Innovative reproductive technologies raise concerns about children’s genetic identity. As Douglas and Devolder (2019) explain, such technologies create widening opportunities for children to inherit genomes in ways substantially different ‘from standard forms of human reproduction’. The use of donated gametes, development of reproductive cloning, clinical use of mitochondrial replacement, genome editing of human embryos and creation of stem-cell derived gametes are part of an expanding repertoire of such technologies.
While discussions about genetic parentage where reproductive technologies are used are well developed in the literature, questions about what that use means for the child’s genetic identity in law are less so. Despite this opaqueness, concern about genetic identity has been used to justify successive waves of Australian reproductive technology regulation. Emerging technologies are again raising concerns about the resulting child’s genetic identity. For example, cell reconstruction techniques (whether affecting an embryo’s mitochondrial or nuclear DNA) were observed by the Nuffield Council to impact children’s genetic identity. In contrast, an Australian Senate committee concluded in 2018 that mitochondrial DNA is not relevant to the resulting child’s genetic identity.
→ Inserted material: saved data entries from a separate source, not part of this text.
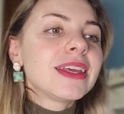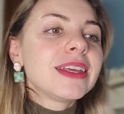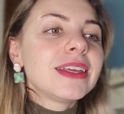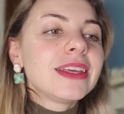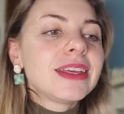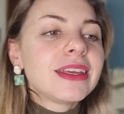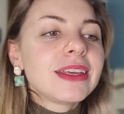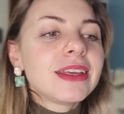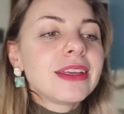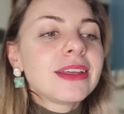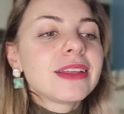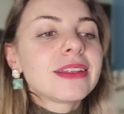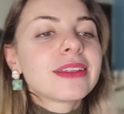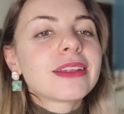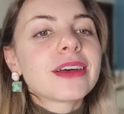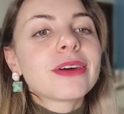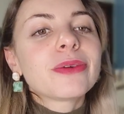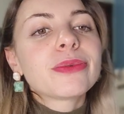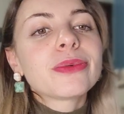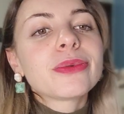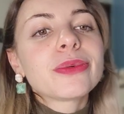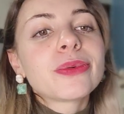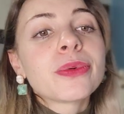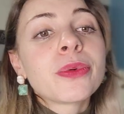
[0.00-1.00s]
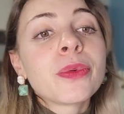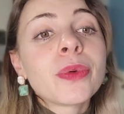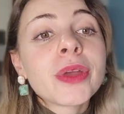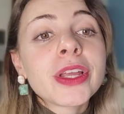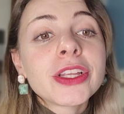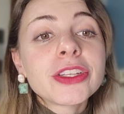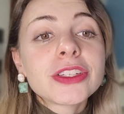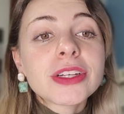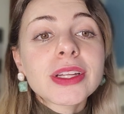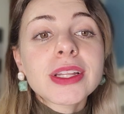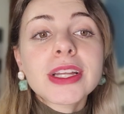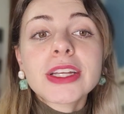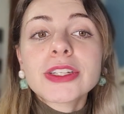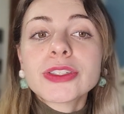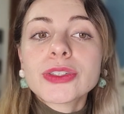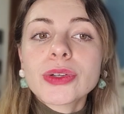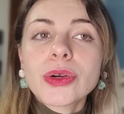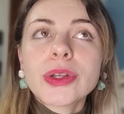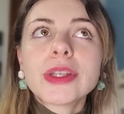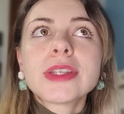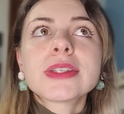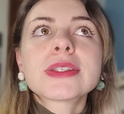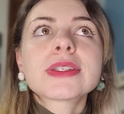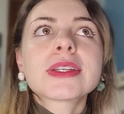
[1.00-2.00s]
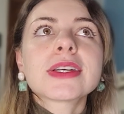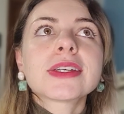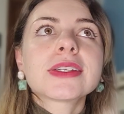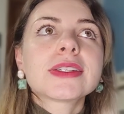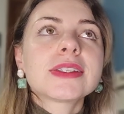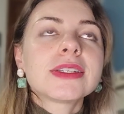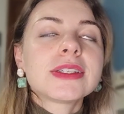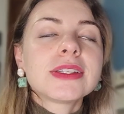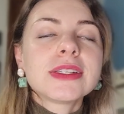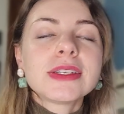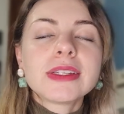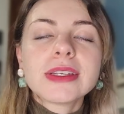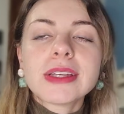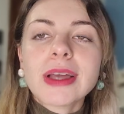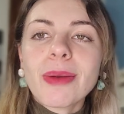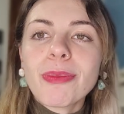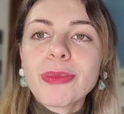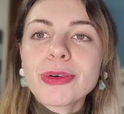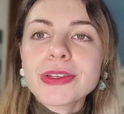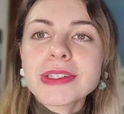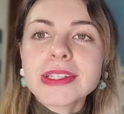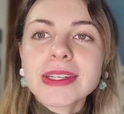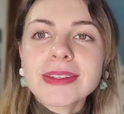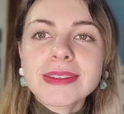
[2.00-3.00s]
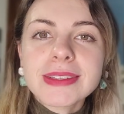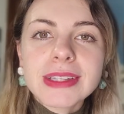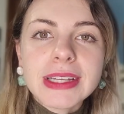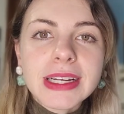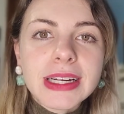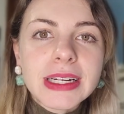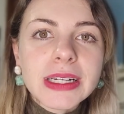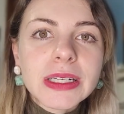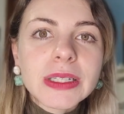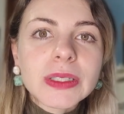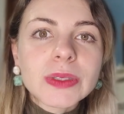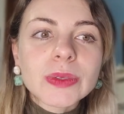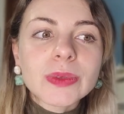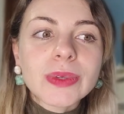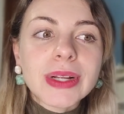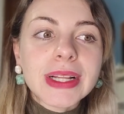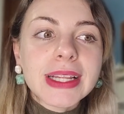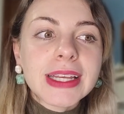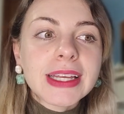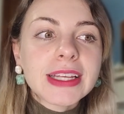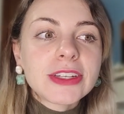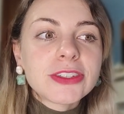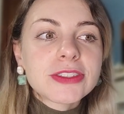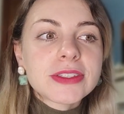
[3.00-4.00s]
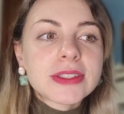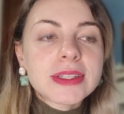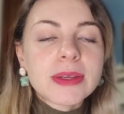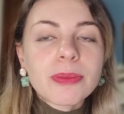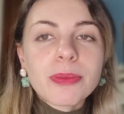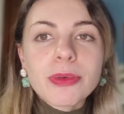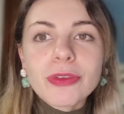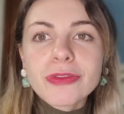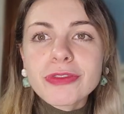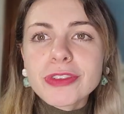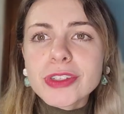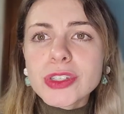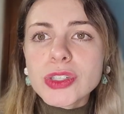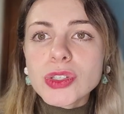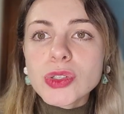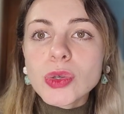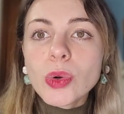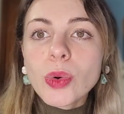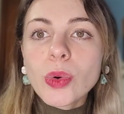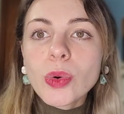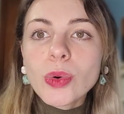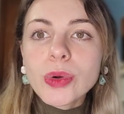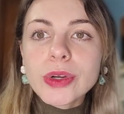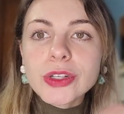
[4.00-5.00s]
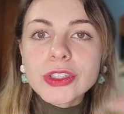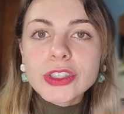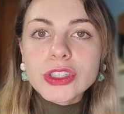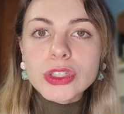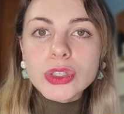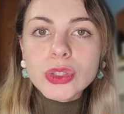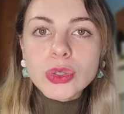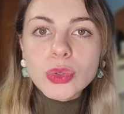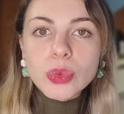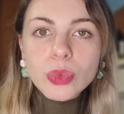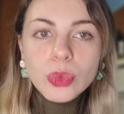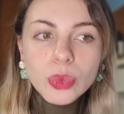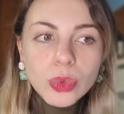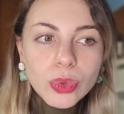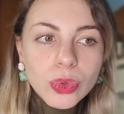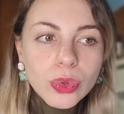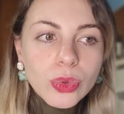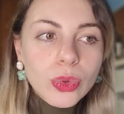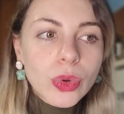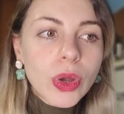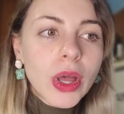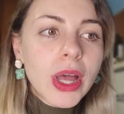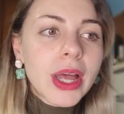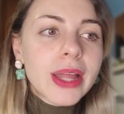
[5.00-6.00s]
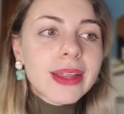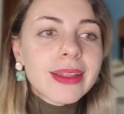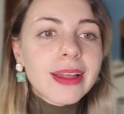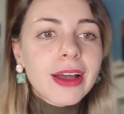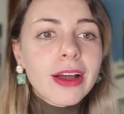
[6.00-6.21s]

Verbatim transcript: e então o Indiana Jones está se aposentando ali de ser professor, de tudo,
These distinctions matter because regulations around reproductive technologies frequently impose boundaries to genetic contributions to human embryos based on genetic identity concerns. Regulations can include requirements that genetic contributors be identifiable, and impose maximum and/or minimum numbers of genetic contributors to human embryos. This paper examines Australian law’s ‘conception’ of children’s genetic identity and its’ responses to challenges to that identity, to determine how regulations can best meet emerging reproductive technologies.